• _ASSIGNMENT_
When copying the data below, keep only the lines from the one with "[00:00:13.00 to 00:00:14.00]" through the one with "[00:00:17.00 to 00:00:17.17]", word for word, and skip the pictures.

• _MATERIAL TO PROCESS_
__________________________________________________
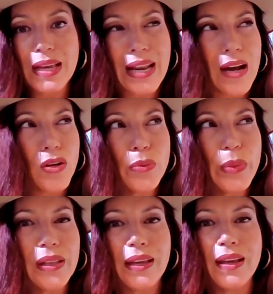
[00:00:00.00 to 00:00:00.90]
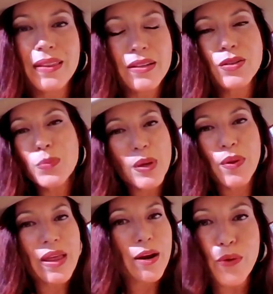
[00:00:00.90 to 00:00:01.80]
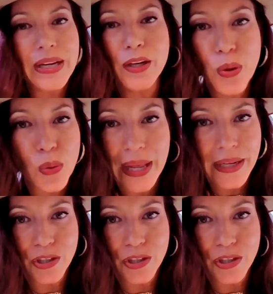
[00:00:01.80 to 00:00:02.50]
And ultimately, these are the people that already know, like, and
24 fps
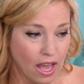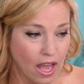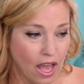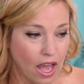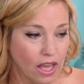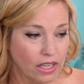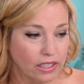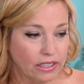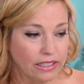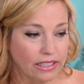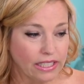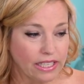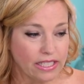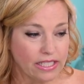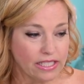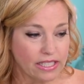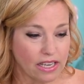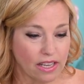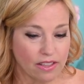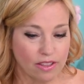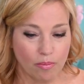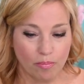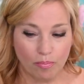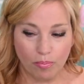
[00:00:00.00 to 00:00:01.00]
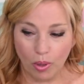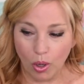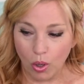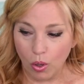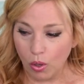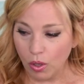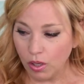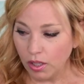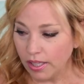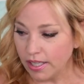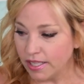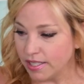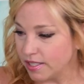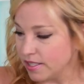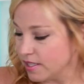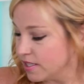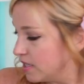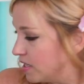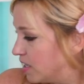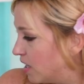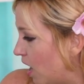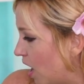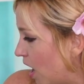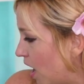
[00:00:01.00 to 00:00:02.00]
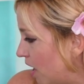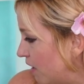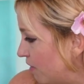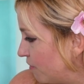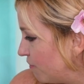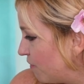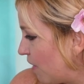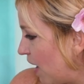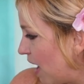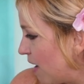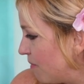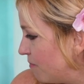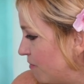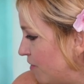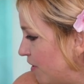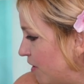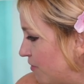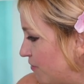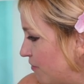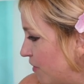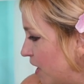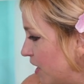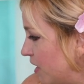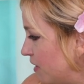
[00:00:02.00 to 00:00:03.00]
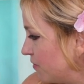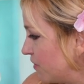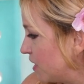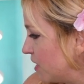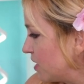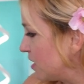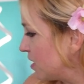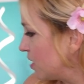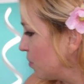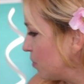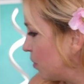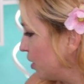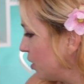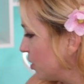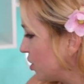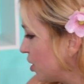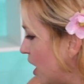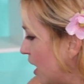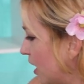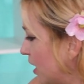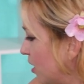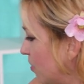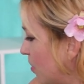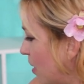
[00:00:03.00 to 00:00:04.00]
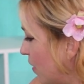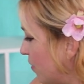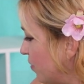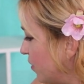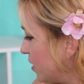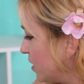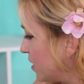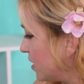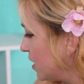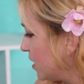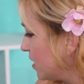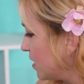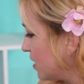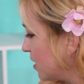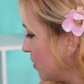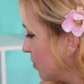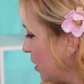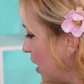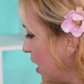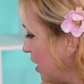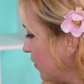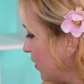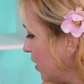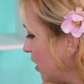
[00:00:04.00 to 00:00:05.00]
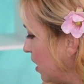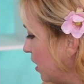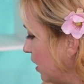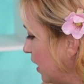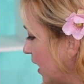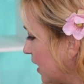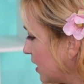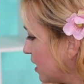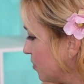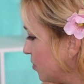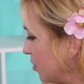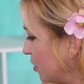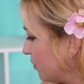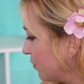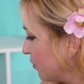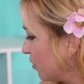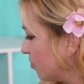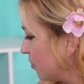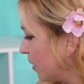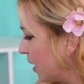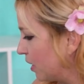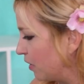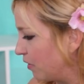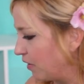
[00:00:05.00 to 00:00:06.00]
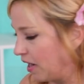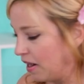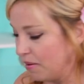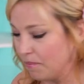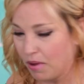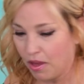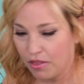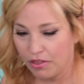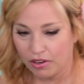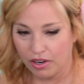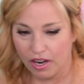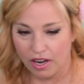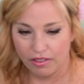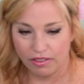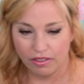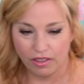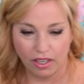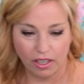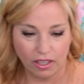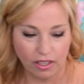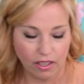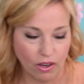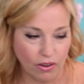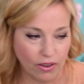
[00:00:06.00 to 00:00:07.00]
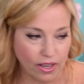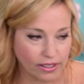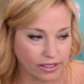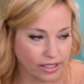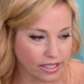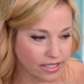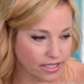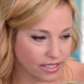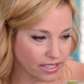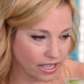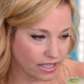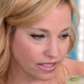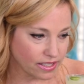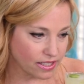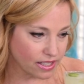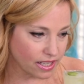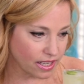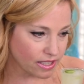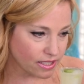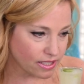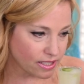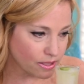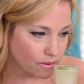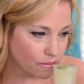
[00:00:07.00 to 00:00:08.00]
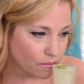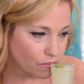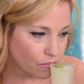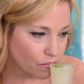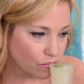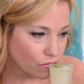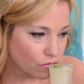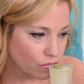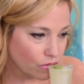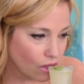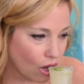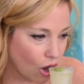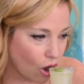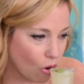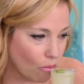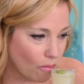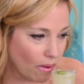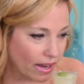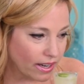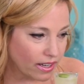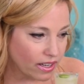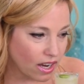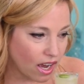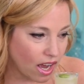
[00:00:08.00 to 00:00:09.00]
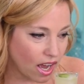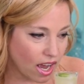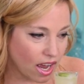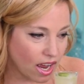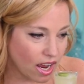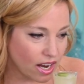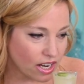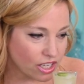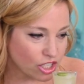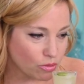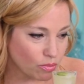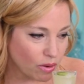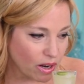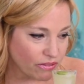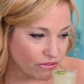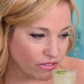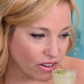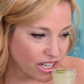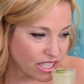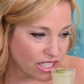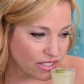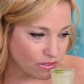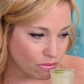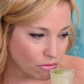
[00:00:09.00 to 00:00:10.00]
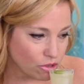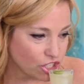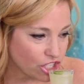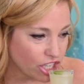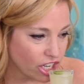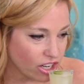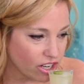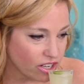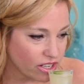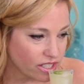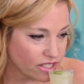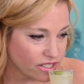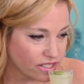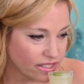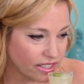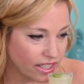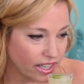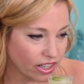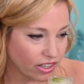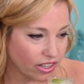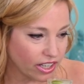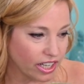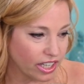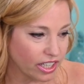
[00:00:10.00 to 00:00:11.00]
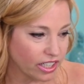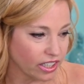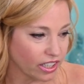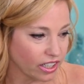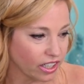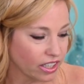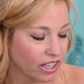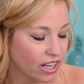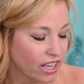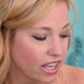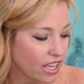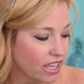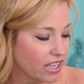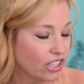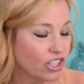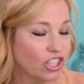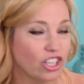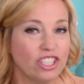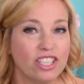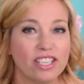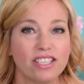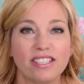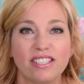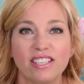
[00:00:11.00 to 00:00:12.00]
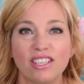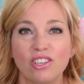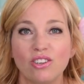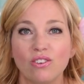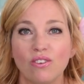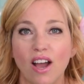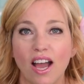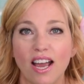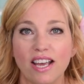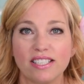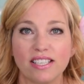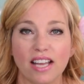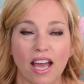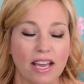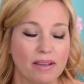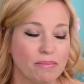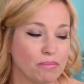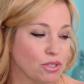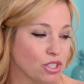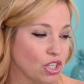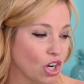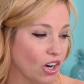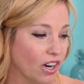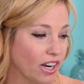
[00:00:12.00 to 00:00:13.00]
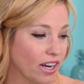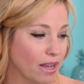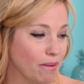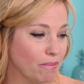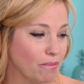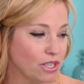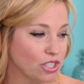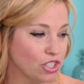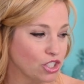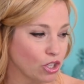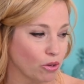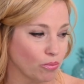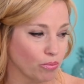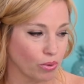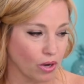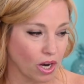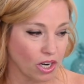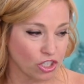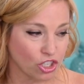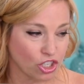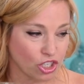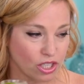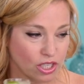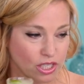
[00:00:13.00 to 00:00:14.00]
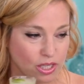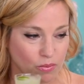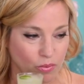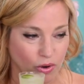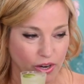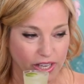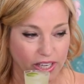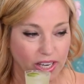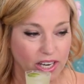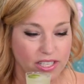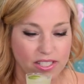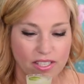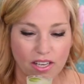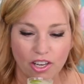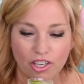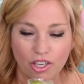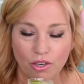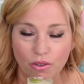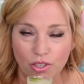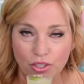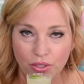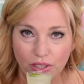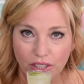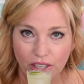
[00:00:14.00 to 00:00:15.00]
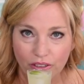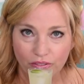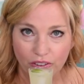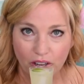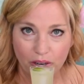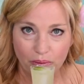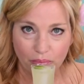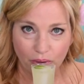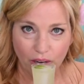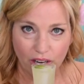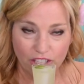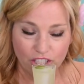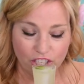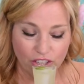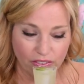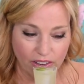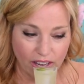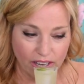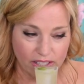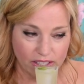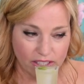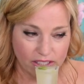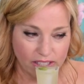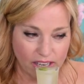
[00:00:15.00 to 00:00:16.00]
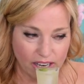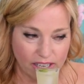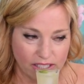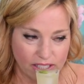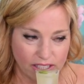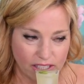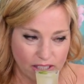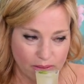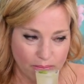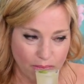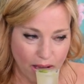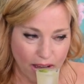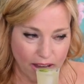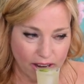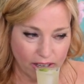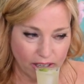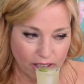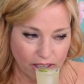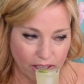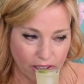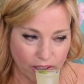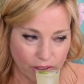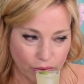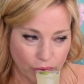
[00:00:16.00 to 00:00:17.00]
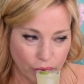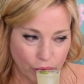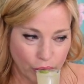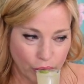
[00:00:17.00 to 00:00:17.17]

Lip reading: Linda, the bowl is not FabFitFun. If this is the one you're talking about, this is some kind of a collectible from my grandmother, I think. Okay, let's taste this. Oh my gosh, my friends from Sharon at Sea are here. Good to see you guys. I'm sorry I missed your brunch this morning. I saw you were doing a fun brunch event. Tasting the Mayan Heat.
__________________________________________________
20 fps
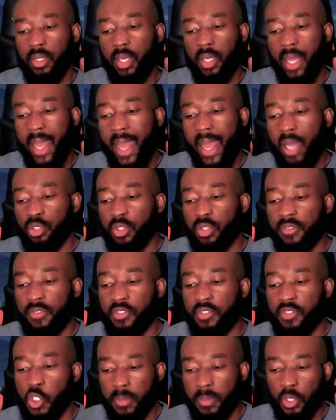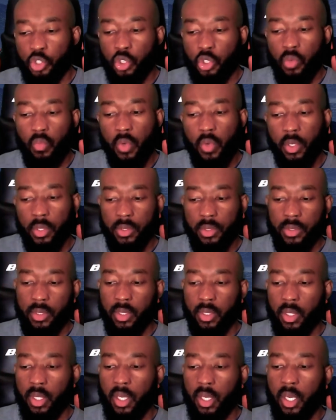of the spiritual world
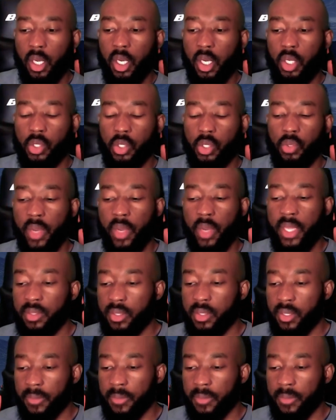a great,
__________________________________________________
• _ANSWER BELOW_
[00:00:13.00 to 00:00:14.00]
[00:00:14.00 to 00:00:15.00]
[00:00:15.00 to 00:00:16.00]
[00:00:16.00 to 00:00:17.00]
[00:00:17.00 to 00:00:17.17]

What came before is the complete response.